Ethylene (C₂H₄) is the highest volume product in the petrochemical industry, which is generally produced from the steam cracking of hydrocarbons or partial combustion of natural gas, inevitably resulting in extra gases including acetylene (C₂H₂) and carbon dioxide (CO₂). 

Deeply removing C₂H₂ and CO₂ to produce polymer-grade (99.95% purity) C₂H₄ is important in industry. At present, one-step purification of C₂H₄ from ternary CO₂/C₂H₂/C₂H₄ mixture is still a challenge in the chemical industry, since few materials have both high C₂H₂/C₂H₄ and top-level CO₂/C₂H₄ selectivity simultaneously.

In a study published in Angewandte Chemie International Edition, Prof. WU Mingyan and Prof. CHEN Qihui from Fujian Institute of Research on the Structure of Matter of the Chinese Academy of Sciences reported an ultramicroporous material FJI-H38 with adaptive pores and abundant N/O binding sites, realizing one-step C₂H₄ purification from C₂H₂/C₂H₄/CO₂ mixture.
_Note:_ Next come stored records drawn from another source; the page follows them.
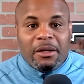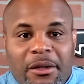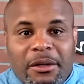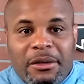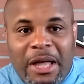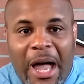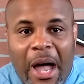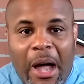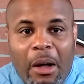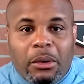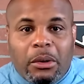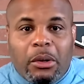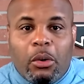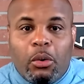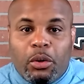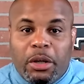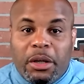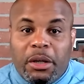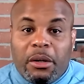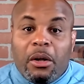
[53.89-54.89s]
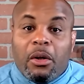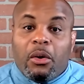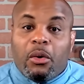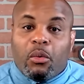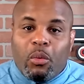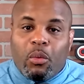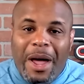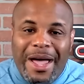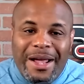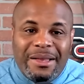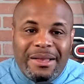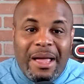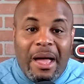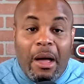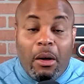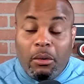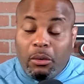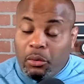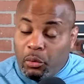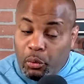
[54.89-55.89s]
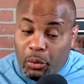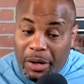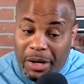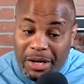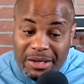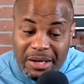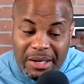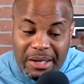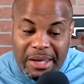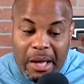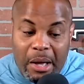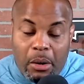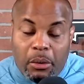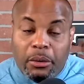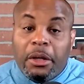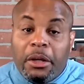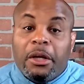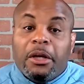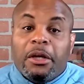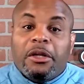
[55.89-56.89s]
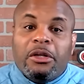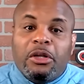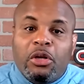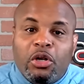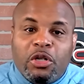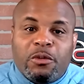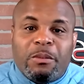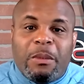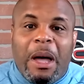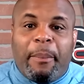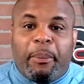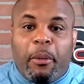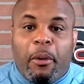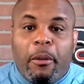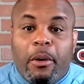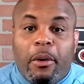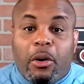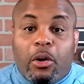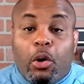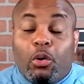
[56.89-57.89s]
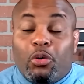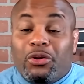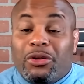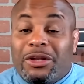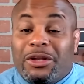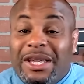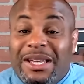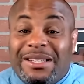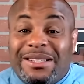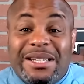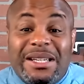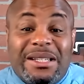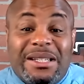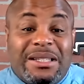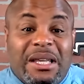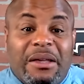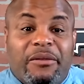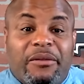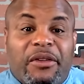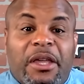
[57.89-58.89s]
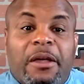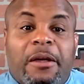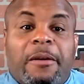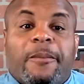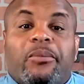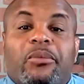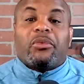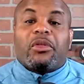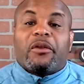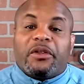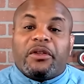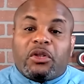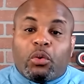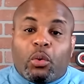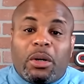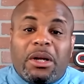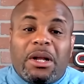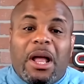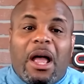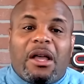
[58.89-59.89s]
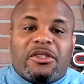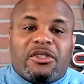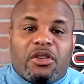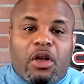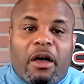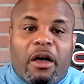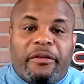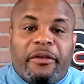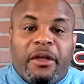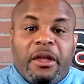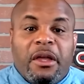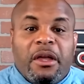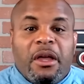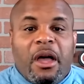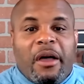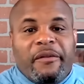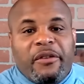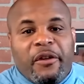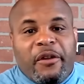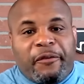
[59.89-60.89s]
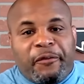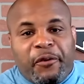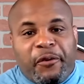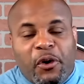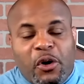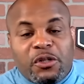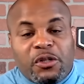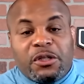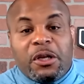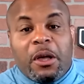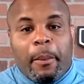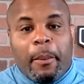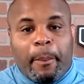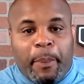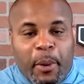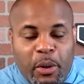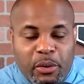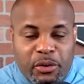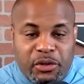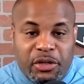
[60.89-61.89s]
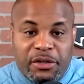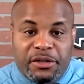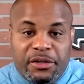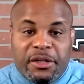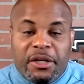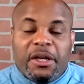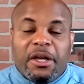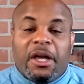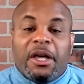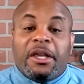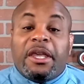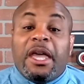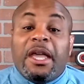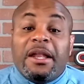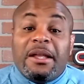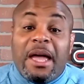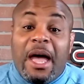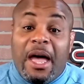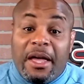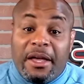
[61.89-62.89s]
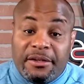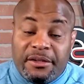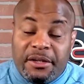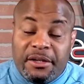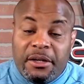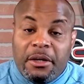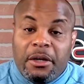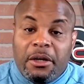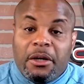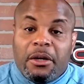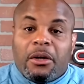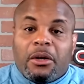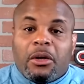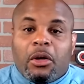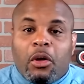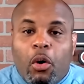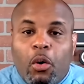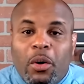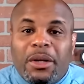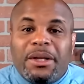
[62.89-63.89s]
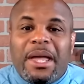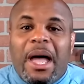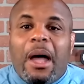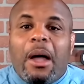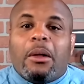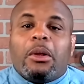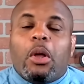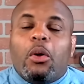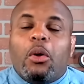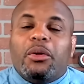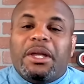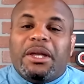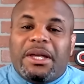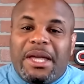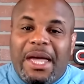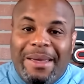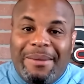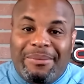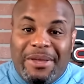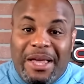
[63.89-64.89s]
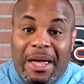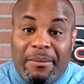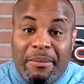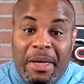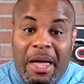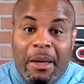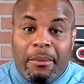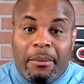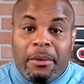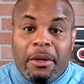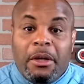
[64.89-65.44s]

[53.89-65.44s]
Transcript: Download it right now. Create an account use my promo code DCTV for $20 off of your first purchase. Again, guys, go and download the Game Time app.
Researchers found that the abundance of aromatic rings and the high-density carboxylate oxygen atoms distributed on the pore surface of FJI-H38 provides the preferred environment for C₂H₂ and CO₂ simultaneously. Adsorption experiment revealed that FJI-H38 shows excellent trace C₂H₂ and CO₂ trapping capability at 0.01 bar and 298 K. Therefore, FJI-H38 has top-level C₂H₂/C₂H₄ selectivity and highest CO₂/C₂H₄ simultaneously.

Dynamic breakthrough experiment confirmed that polymer-grade C₂H₄ (99.95%) with record-high productivity can be obtained in one step from ternary C₂H₂/CO₂/C₂H₄ mixture under various conditions. Even at 318K, the separation performance of FJI-H38 had no obvious decrease, which had never been seen in previously reported materials.

Gas-loaded single-crystal X-ray diffraction experiments demonstrated that such excellent separation performance is due to the adaptive recognition of C₂H₂ and CO₂ by FJI-H38 through the synergistic effect of appropriate pore size and the match of electrostatic potentials, where C₂H₂ and CO₂ can be anchored by the O/N and aromatic hydrocarbons sites. In contrast, the C₂H₄ molecular can’t be tightly captured by FJI-H38 because its molecular size is too big.

This study represents a step forward toward one-step C₂H₄ purification from the multi-component mixture. The synergistic effect of appropriate pore size and the match of electrostatic potentials will facilitate the designed synthesis of porous materials for challenging energy-saving gas separation.